Microbes and Magnolias – Meet Mahjabeen Khan 

By Zahra Tajbakhsh Mahjabeen Khan

Microbiologist Mahjabeen Khan first became interested in bacteria when she realised these unseen organisms caused so much illness in the world. Her interests led her to a degree in microbiology at Hazara University, Pakistan then a job in poultry research organization where she explored how the bacteria Pseudomonas aeruginosa caused disease in chickens and finally, a PhD in School of Optometry and Vision Science exploring the same bacteria P. aeruginosa which could also cause eye infections in humans. When not researching, Mahjabeen can be found taking photos of flowers or curled up with a good book.  



You are currently doing a PhD. What does your project focus on?

My PhD investigates how bacteria infect the human eye and how it can be treated. This is important as bacteria are the most common cause of eye infections in people who wear contact lens (and even those who don’t wear contact lens). By understanding these bacteria, we can ways to treat bacterial eye infections with current antibiotics.

What led you to choosing a career in science?

Results of some of Mahjabeen's experiments
Results of some of Mahjabeen’s experiments

I remember visiting a doctor as a child and being so impressed at how the doctor understood why a person had become sick and could diagnose disease and prescribe medicine. This influenced me a lot and led me towards an interest in microbiology. As I grew up, I realised that by choosing a career in research, I could start to answer questions still unknown in microbiology.

What is your favourite part of doing research?

The interpretation of my research results is definitely the most interesting thing for me as well as explaining research to others. I really enjoy trying to explain ‘what is what?’ and ‘how is how?’ It not only helps people understand research, but it helps me generate new ideas.

What are you up to when you are not doing  research?

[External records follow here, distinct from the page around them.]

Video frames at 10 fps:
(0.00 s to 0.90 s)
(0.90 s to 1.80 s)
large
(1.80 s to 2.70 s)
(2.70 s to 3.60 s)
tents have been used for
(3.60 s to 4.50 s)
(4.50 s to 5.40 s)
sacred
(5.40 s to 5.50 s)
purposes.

I love to read. Yes, I know this is strange considering research involves a lot of reading but away from research, I love to read novels and poetry. I am also a keen photographer and I like to take photos of flowers wherever I go. I recently captured some amazing orchids photos  during a trip to Singapore.  I also like dress designing. Yes, I have a lot of hobbies!

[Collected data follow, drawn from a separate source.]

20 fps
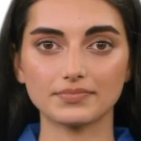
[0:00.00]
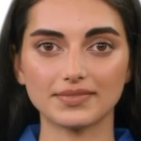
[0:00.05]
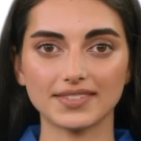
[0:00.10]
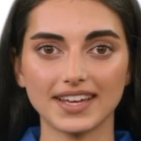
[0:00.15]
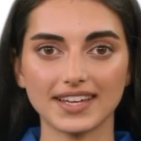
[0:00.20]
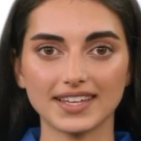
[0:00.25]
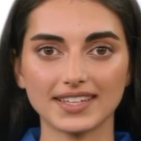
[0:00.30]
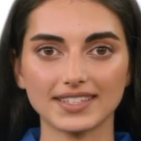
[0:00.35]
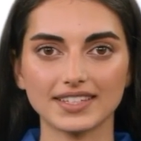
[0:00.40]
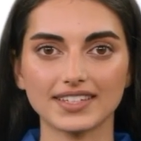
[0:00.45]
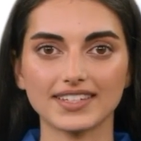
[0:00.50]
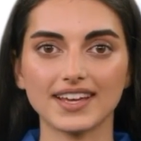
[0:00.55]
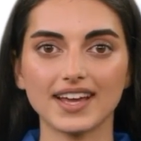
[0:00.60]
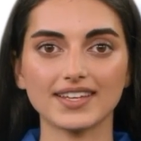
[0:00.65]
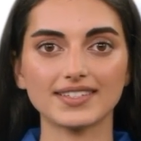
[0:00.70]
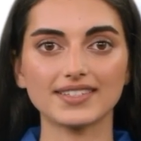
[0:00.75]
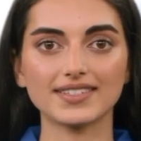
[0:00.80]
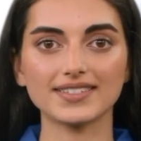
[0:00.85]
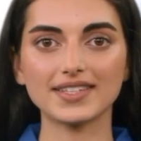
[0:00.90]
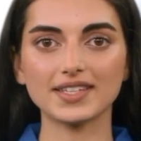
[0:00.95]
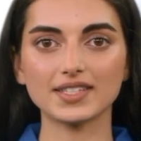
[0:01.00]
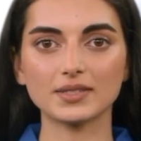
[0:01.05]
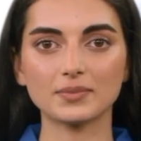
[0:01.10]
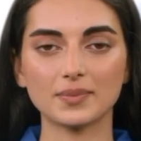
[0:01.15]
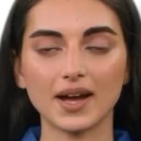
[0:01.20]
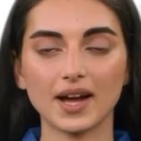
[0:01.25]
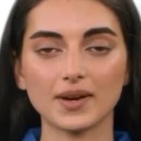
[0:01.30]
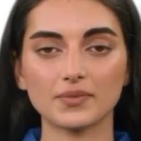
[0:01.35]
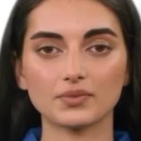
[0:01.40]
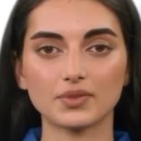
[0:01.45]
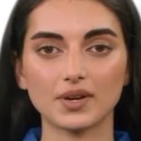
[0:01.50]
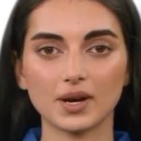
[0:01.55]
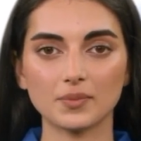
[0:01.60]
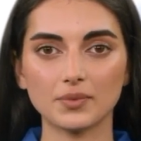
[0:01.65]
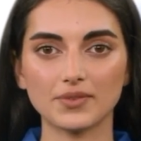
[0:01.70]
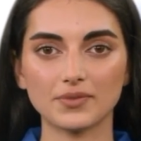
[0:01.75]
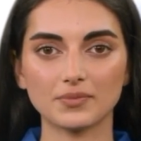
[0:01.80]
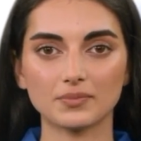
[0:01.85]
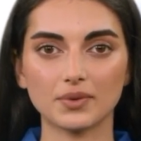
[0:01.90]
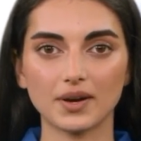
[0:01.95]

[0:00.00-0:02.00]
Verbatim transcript: It is against this backdrop of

Some beautiful orchids I photographed whilst in Singapore
Some beautiful orchids I photographed whilst in Singapore


What are your plans after your PhD?

I would like to continue developing better treatment options for eye diseases caused by bacteria, potentially moving more towards  industry related research. I very much look forward to travel to other countries towards my journey of discovering best treatment options as a part of career.

What message would you like to spread to those who are interested in science and research?

I think many people feel science and research is complicated, rigid and boring. This is far from true! A career in science and research is an amazing opportunity to have the freedom to think outside the box and use these thoughts to contribute towards a better society. Not only that, scientific researchers themselves are diverse individuals and an amazing community to be part of. If you like capturing photos of flowers too, you will fit right in!